You may find this confronting because it sits outside societal norms of what we have been indoctrinated into believing but I’m going to be brave enough to say it anyway, if you’ll be brave enough to hear it.
The longevity of a monogamous relationship is a sure fire passion killer for desire. It could be argued that those that have high levels of desire will never be satisfied in long-term relationships unless they have truly found their sexual equal, and that’s not so easy to come across. Many couples confuse that early insatiable drive from when they first met, with something that is going to be long lasting.
Most would agree that you can still be in love, but have lost that sexual desire for each other but what we don’t often think about is that just because sexual desire has gone from the two of you it does not mean that you have lost it altogether. It still lives in you, just not in your current relationship.
I know, this isn’t something society readily wants to admit to – however in my many conversations with both men and women around why people cheat is that the secret desires many harbour often involve people outside their marriage.
In my experience, these people undeniably love their partners and while that may not sit well with you let me explain a little about love and sexual desire.
Love – is unity, the bonding, reliability and dependability
Desire – risky, intoxicating, inspired, ravishing
They are innately different experiences and long term love frequently kills sexual desire. .
As Sex Psychologist Esther Perel describes, “Love is the things that anchor us, and if there is an antidote to desire, it’s neediness.” In this context, you see the paradox of a loving long term relationship that is still fuelled with desire for each other. According to Dr. Perel, we are drawn to something to stabilize us, yet it kills our passion.

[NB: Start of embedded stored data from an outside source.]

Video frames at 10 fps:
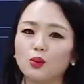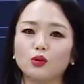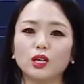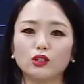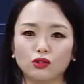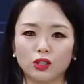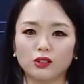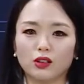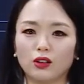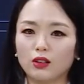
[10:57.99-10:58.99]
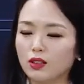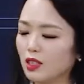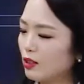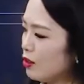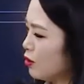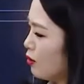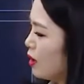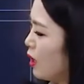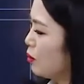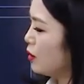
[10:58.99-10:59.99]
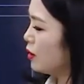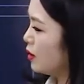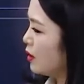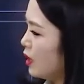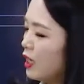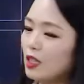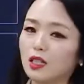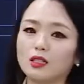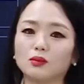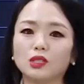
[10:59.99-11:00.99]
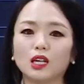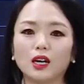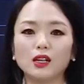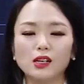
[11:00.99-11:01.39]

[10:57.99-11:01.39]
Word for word: 보내주셔서 그래서 정답은 C가 되겠습니다.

Keeping desire alive in a long term relationship requires as deeper commitment as what it does to love. On one hand, couples wish to have that fulfilled, secure, safe loving bond – but they aren’t both committed to the process of fulfilling each others desires. Love becomes something inherent and a part of our being. Desire requires constant fuel to keep it alive.

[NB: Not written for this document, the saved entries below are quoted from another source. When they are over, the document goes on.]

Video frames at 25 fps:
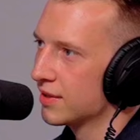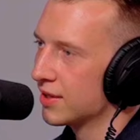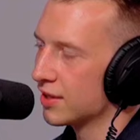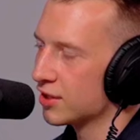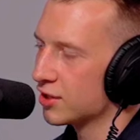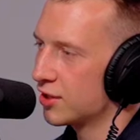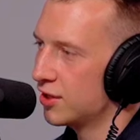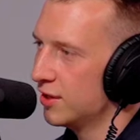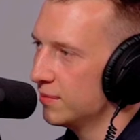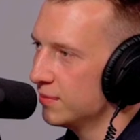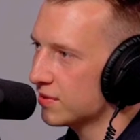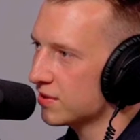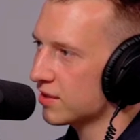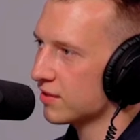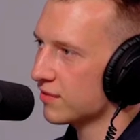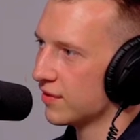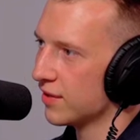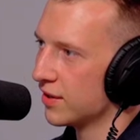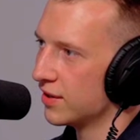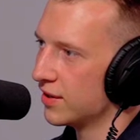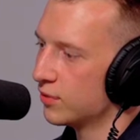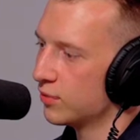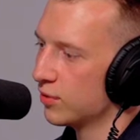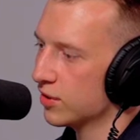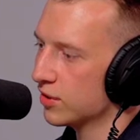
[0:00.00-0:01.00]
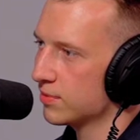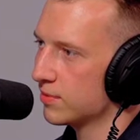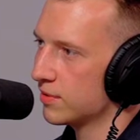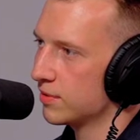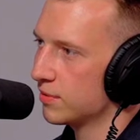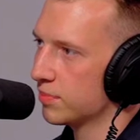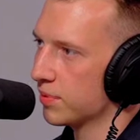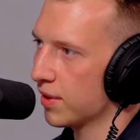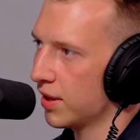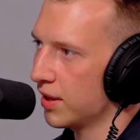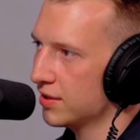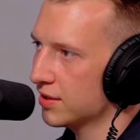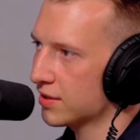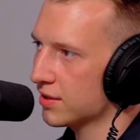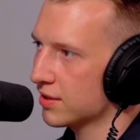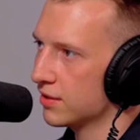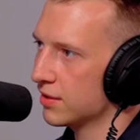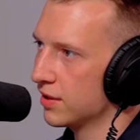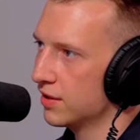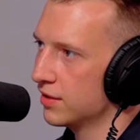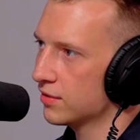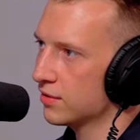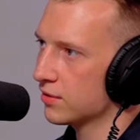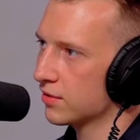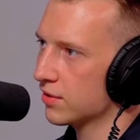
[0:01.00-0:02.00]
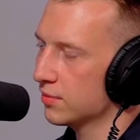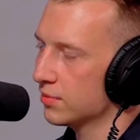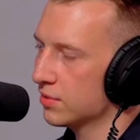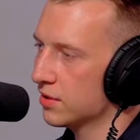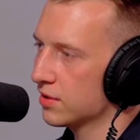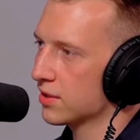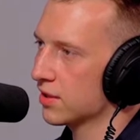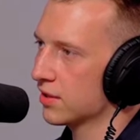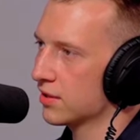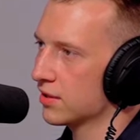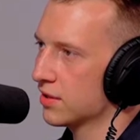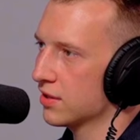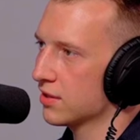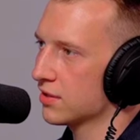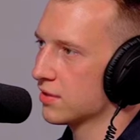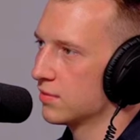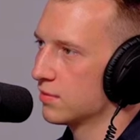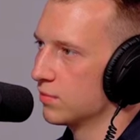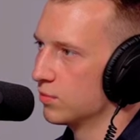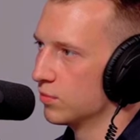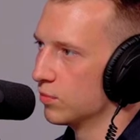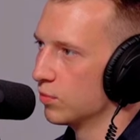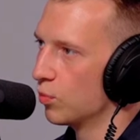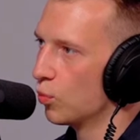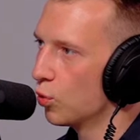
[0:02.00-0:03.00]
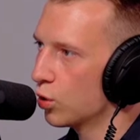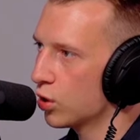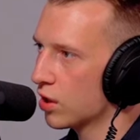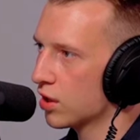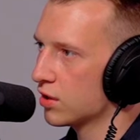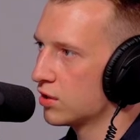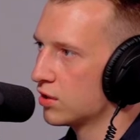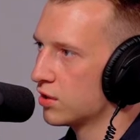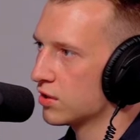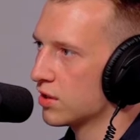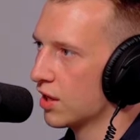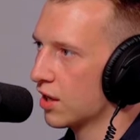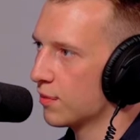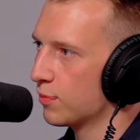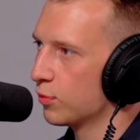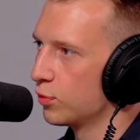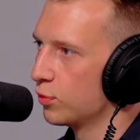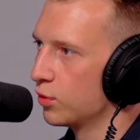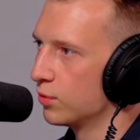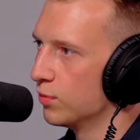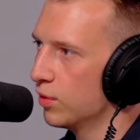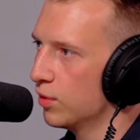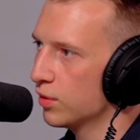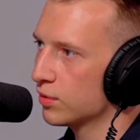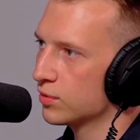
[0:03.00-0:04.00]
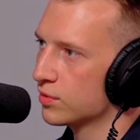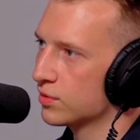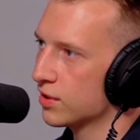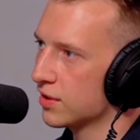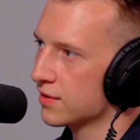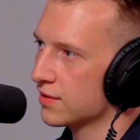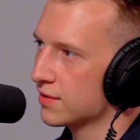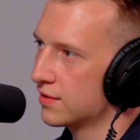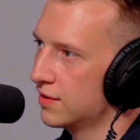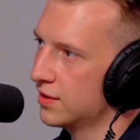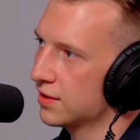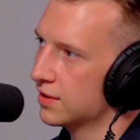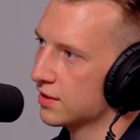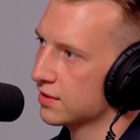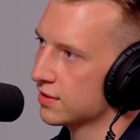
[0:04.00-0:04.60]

das Schlimmste war ja, du hast mir den Preis genannt. und Da habe ich gesagt, ist das ein monatliches Abonnement? Und du sagst, nee,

I fully support the concept that love must be at the core of every human being to live a fulfilled life however we can love without sexual attachment which is evident in our love of self; children; parents and friends.
However an intimate relationship will not survive on love alone and the notion that desire is not important is flawed. It often comes down to a religious belief that is born from concepts like ‘sins of the flesh’. From the brains perspective, our instincts rely on survival – survival means critical heightened awareness and a propensity to be drawn to things that excite, stimulate and motivate us and this manifests in our relationships as desire.

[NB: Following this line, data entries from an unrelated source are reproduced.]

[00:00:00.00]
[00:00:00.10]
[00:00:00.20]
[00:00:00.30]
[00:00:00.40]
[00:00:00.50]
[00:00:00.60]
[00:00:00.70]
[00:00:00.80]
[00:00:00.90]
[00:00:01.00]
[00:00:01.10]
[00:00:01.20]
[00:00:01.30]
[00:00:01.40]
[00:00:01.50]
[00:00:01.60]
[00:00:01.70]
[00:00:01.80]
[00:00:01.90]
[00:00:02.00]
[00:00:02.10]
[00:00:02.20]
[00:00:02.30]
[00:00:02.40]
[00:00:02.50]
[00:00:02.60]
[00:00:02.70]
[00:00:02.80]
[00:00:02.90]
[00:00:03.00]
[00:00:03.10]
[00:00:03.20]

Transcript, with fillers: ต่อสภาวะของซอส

What I recommend in couples is that you fully acknowledge the importance of desire to our happiness. Monogamous relationships will always have to work on this to succeed to a manner in which you are both sexually fulfilled.
There is often commentary when I write about monogamy and desire in that it changes with hormones, time and various parts of our lives. This is duly noted, I am not dismissing that – however we are also in control of desire by changing our acceptance of it’s importance in our lives.
The high probability is, if you want it, you can have it.